The target variable is the median house value for California districts.

This dataset was derived from the 1990 U.S. census, using one row per census
block group. A block group is the smallest geographical unit for which the U.S.
Census Bur

In [3]:
X = pd.DataFrame(data['data'],columns=data['feature_names'])
y = data['target']
X.head()

Unnamed: 0,MedInc,HouseAge,AveRooms,AveBedrms,Population,AveOccup,Latitude,Longitude
0,8.3252,41.0,6.984127,1.02381,322.0,2.555556,37.88,-122.23
1,8.3014,21.0,6.238137,0.97188,2401.0,2.109842,37.86,-122.22
2,7.2574,52.0,8.288136,1.073446,496.0,2.80226,37.85,-122.24
3,5.6431,52.0,5.817352,1.073059,558.0,2.547945,37.85,-122.25
4,3.8462,52.0,6.281853,1.081081,565.0,2.181467,37.85,-122.25


# Data preparation

### Split your X data in train and test datasets
Here is the documentation: https://scikit-learn.org/stable/modules/generated/sklearn.model_selection.train_test_split.html

In [4]:
from sklearn.model_selection import train_test_split
X_train, X_test, y_train, y_test = train_test_split(X, y, test_size=0.2, random_state=42)

In [5]:
print(X_train.shape)
print(y_train.shape)
print(X_test.shape)
print(y_test.shape)

(16512, 8)
(16512,)
(4128, 8)
(4128,)


### Split your train data in train and validation datasets

In [6]:
from sklearn.model_selection import train_test_split
X_train, X_val, y_train, y_val = train_test_split(X_train, y_train, test_size=0.2, random_state=55)
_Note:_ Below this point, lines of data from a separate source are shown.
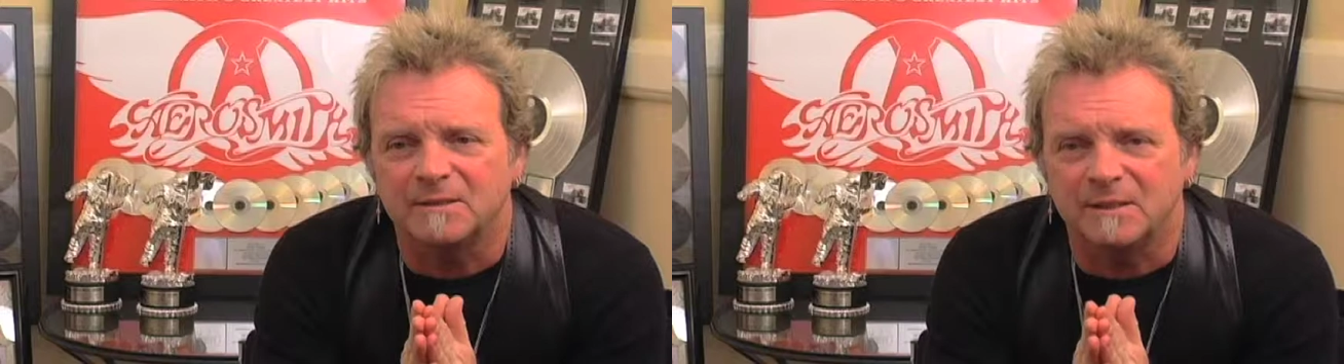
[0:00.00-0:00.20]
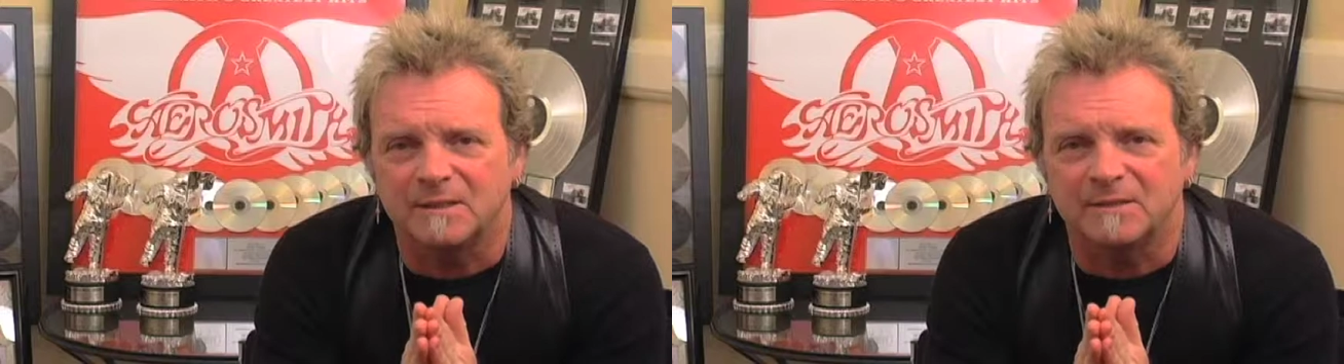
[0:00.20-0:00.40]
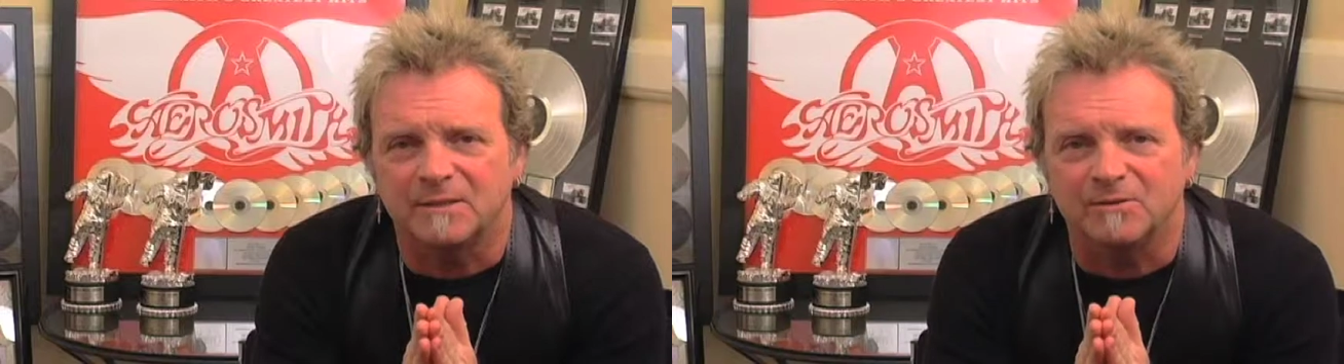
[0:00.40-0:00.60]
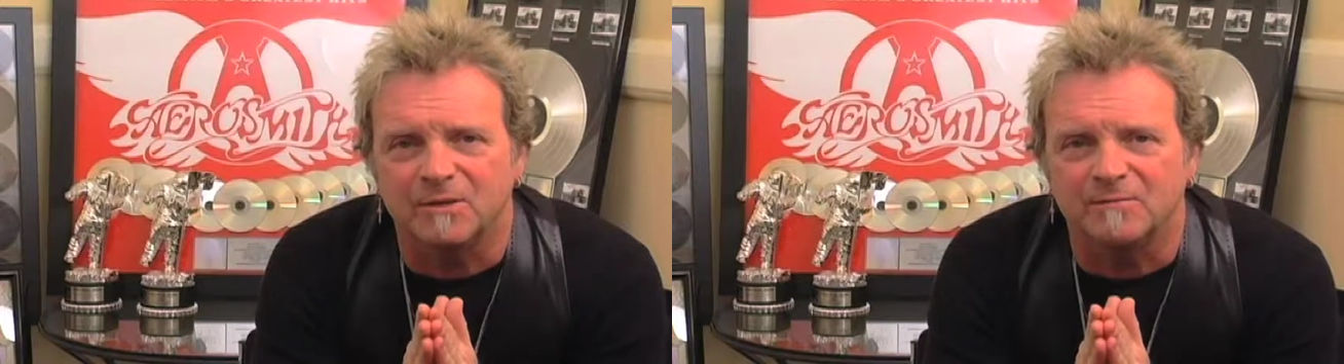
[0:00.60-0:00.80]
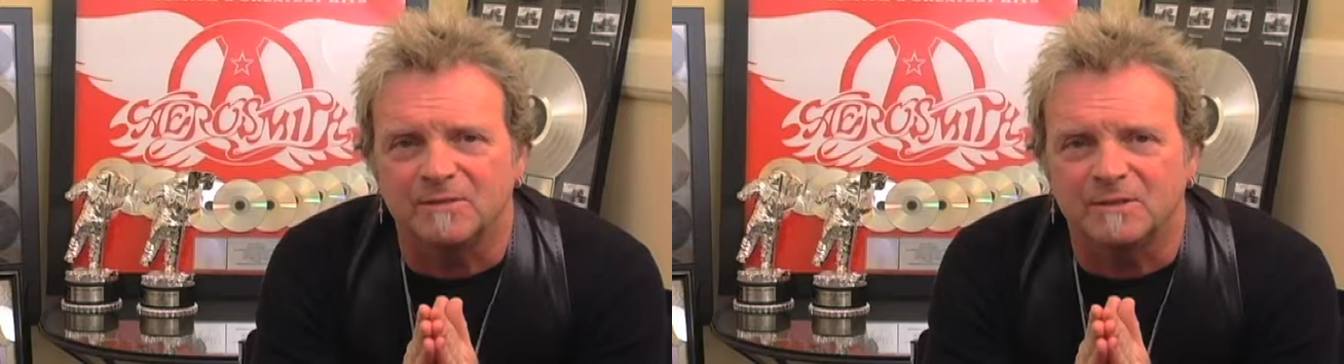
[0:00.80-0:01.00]
said that they
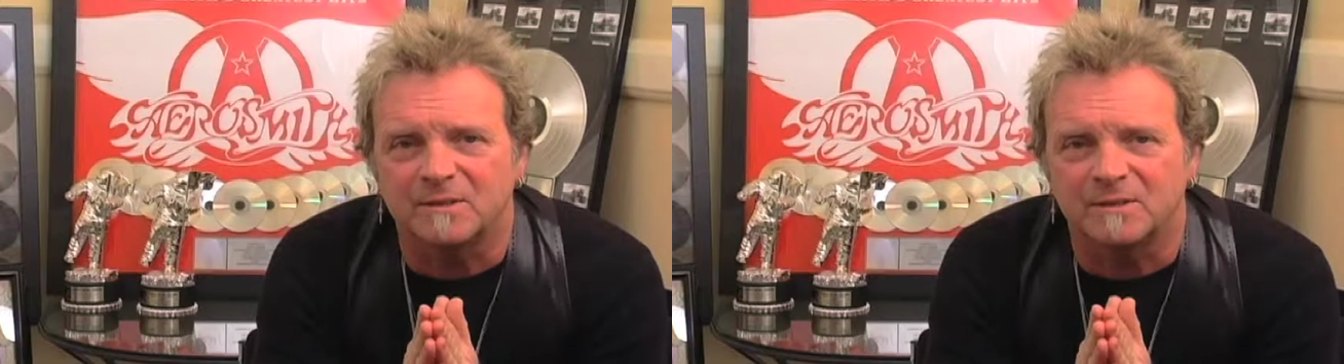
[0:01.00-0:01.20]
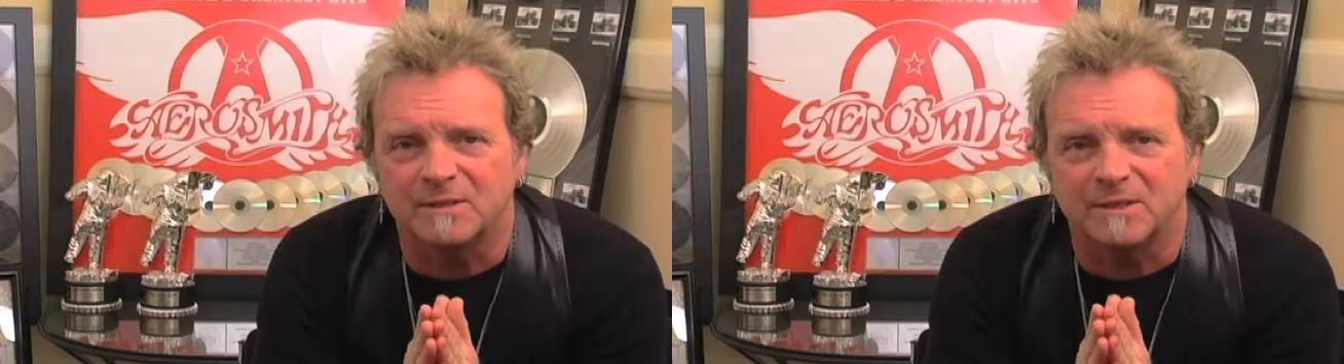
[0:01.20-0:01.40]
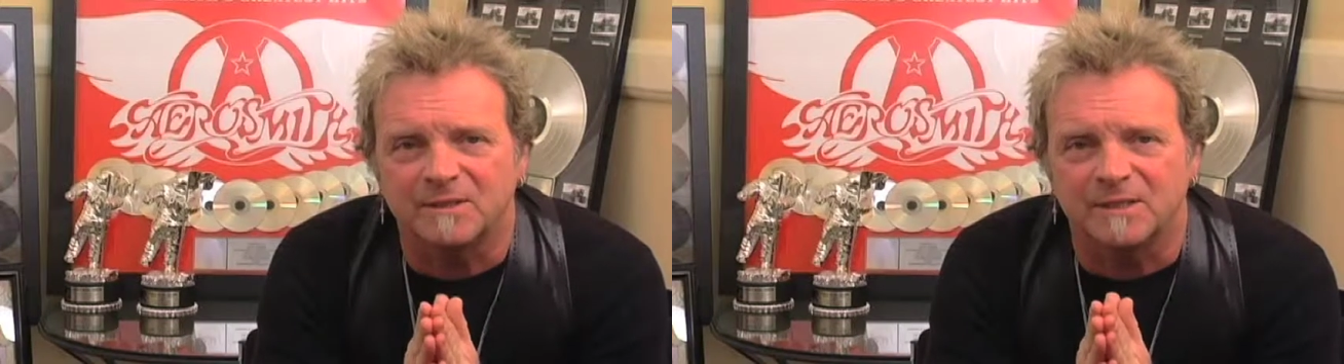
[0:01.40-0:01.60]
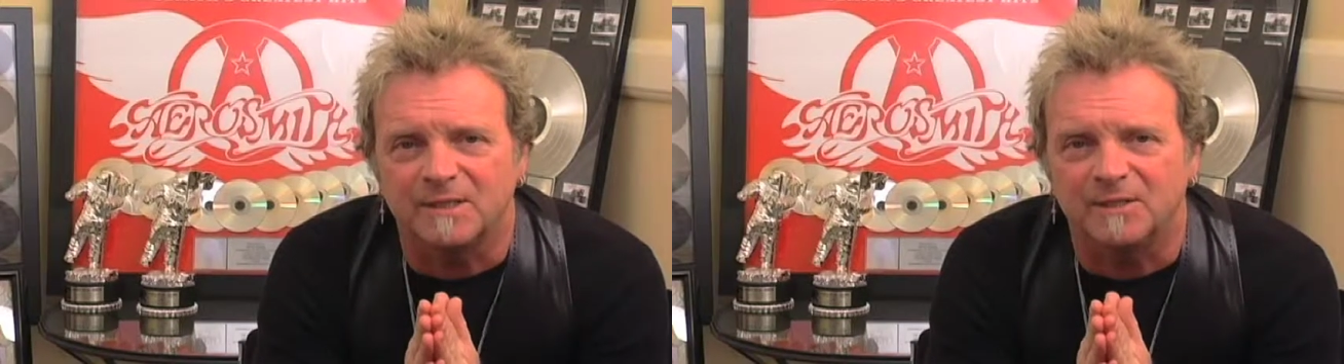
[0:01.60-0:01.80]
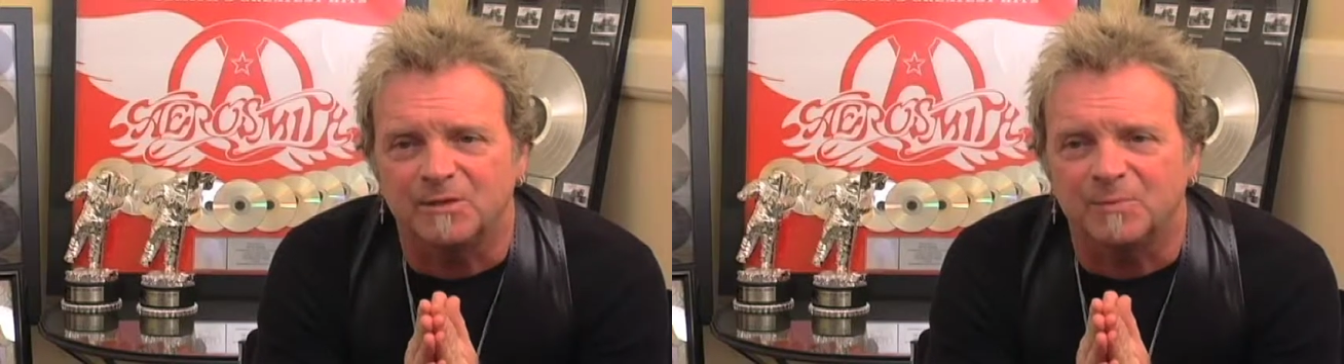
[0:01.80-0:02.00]
loved us and said that they
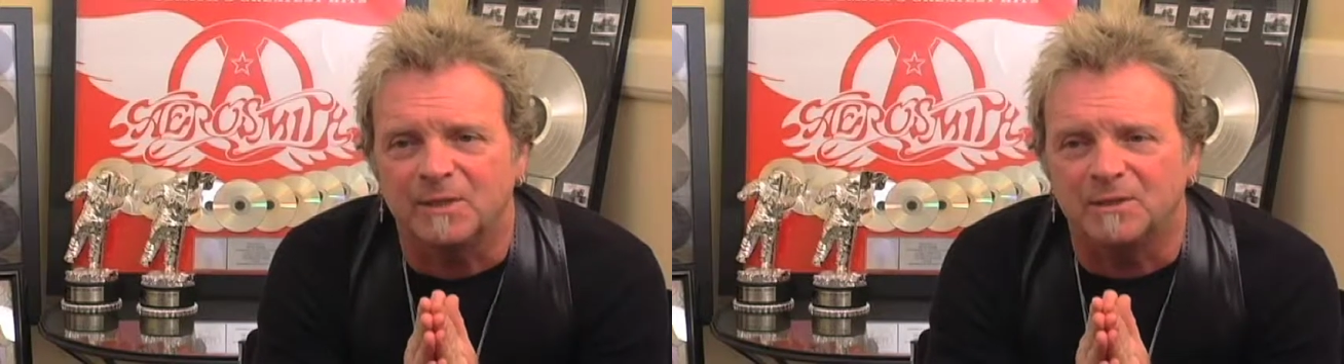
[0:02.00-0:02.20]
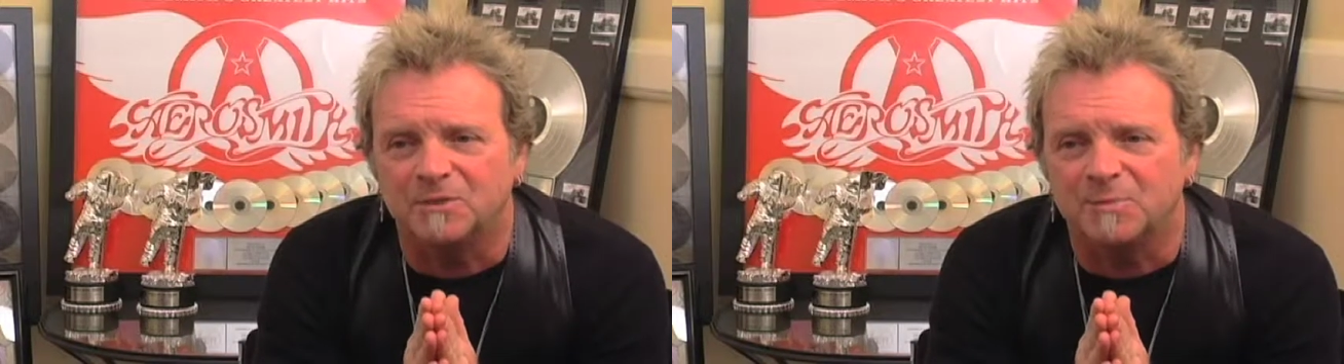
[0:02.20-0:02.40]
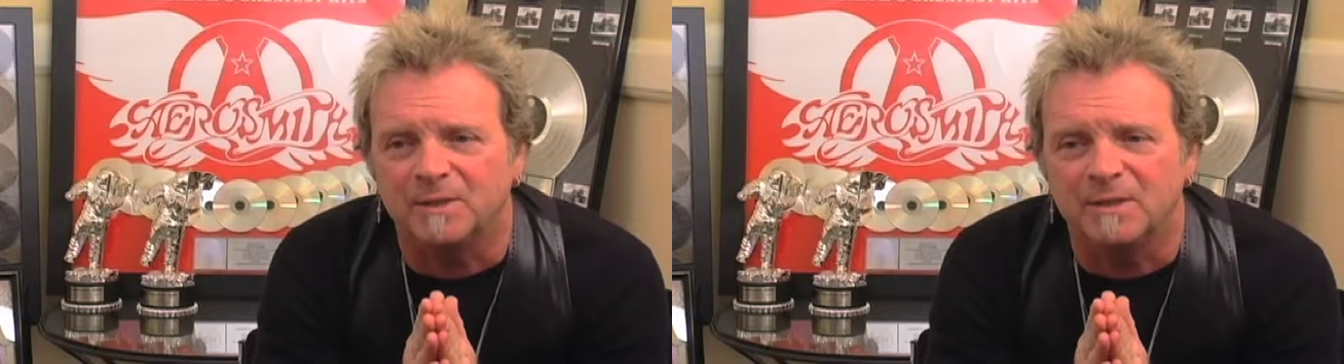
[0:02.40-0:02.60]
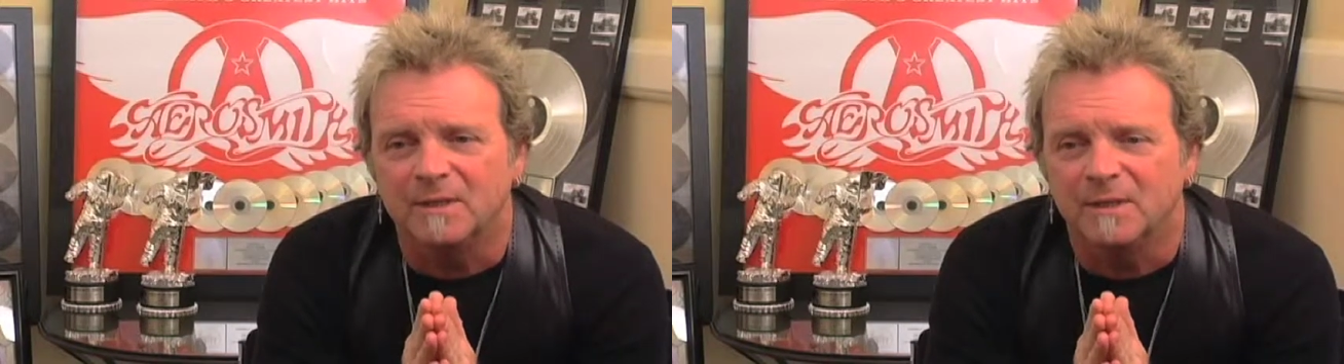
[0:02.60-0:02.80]
cared about us, but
### Scale the 3 datasets using StandardScaler

In [9]:
from sklearn.preprocessing import StandardScaler 

scaler = StandardScaler()

scaler.fit(X_train)

X_train = scaler.transform(X_train)
X_val = scaler.transform(X_val)
X_test = scaler.transform(X_test)

# 

# Modelling and Model Evaluation

### Train a linear regression model

In [10]:
from sklearn.linear_model import LinearRegression
# 
lin_reg = LinearRegression()

lin_reg.fit(X_train, y_train)
lin_reg.score(X_train,y_train)

0.6069191925875926

### Measure the R-squared, MSE and MAE of your model
Here is the documentation: https://scikit-learn.org/stable/modules/model_evaluation.html#regression-metrics

In [11]:
from sklearn.metrics import r2_score, mean_squared_error, mean_absolute_error

y_hat = lin_reg.predict(X_val)



print("R squared score =", r2_score(y_val,y_hat))

print("Mean Squared Error =", mean_squared_error(y_val,y_hat))
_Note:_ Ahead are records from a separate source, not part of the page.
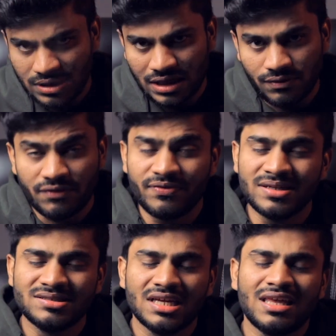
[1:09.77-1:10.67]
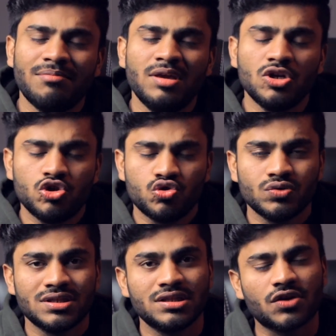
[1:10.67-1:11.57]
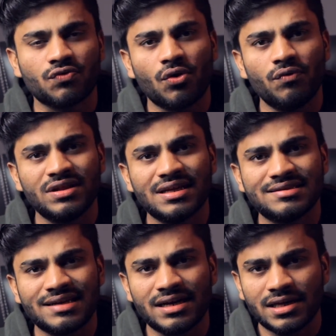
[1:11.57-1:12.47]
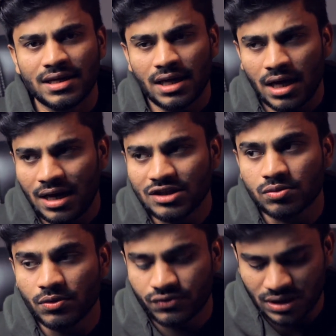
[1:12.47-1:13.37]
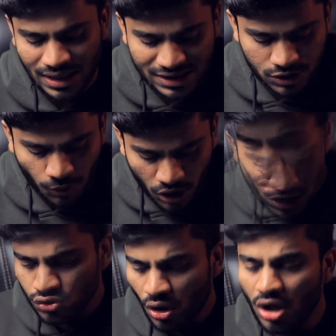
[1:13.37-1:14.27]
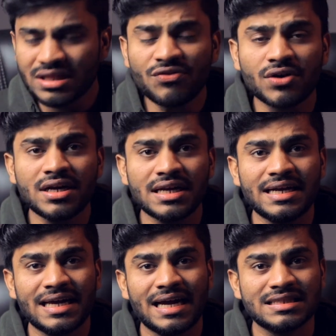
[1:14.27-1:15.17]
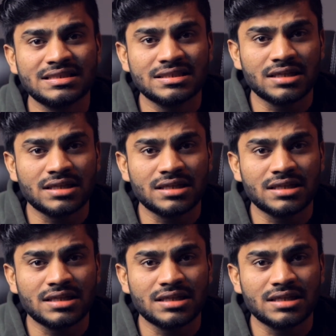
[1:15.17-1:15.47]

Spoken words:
that will fix the gaming issues in this phone. With that said, let's move to the next point. So on the front, it has this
print("Mean Absolute Error =", mean_absolute_error(y_val,y_hat))
# 
# 
# 
# 
# 

R squared score = 0.6335358524333233
Mean Squared Error = 0.4978293787647968
Mean Absolute Error = 0.5211629400965607


### Train a LASSO model

In [12]:
from sklearn.linear_model import Lasso

lasso = Lasso(0.1)
lasso.fit(X_train,y_train)
lasso.score (X_train,y_train)
# 
# 
# 

0.5193591917487457

### Measure the R-squared, MSE and MAE of your model

In [13]:
# 
lasso_y_hat = lasso.predict(X_val)


print("R squared score =", r2_score(y_val,lasso_y_hat))

print("Mean Squared Error =", mean_squared_error(y_val,lasso_y_hat))

print("Mean Absolute Error =", mean_absolute_error(y_val,lasso_y_hat))
# 
# 
# 
# 
# 

R squared score = 0.5193591917487457
Mean Squared Error = 0.6529345819216771
Mean Absolute Error = 0.6107760766392206


# Interprete your winning model

### What can you tell your business partner by looking at the coefficients?

In [14]:
# 

print("Intercept =", lin_reg.intercept_)
coef_list = list(lin_reg.coef_)
coef_names = list(X.columns)
coefs = list(zip(coef_list,coef_names))
coefs
# 
# 

Intercept = 2.0785260224089677


[(0.8537382309501829, 'MedInc'),
 (0.12314016437064798, 'HouseAge'),
 (-0.2786629912078322, 'AveRooms'),
 (0.3100873204811737, 'AveBedrms'),
 (-0.0024643688494347064, 'Population'),
 (-0.04206023286147729, 'AveOccup'),
 (-0.8770630198227276, 'Latitude'),
 (-0.8554802475268458, 'Longitude')]

In [None]:
Linear regression model has a better R2 than the Lasso model.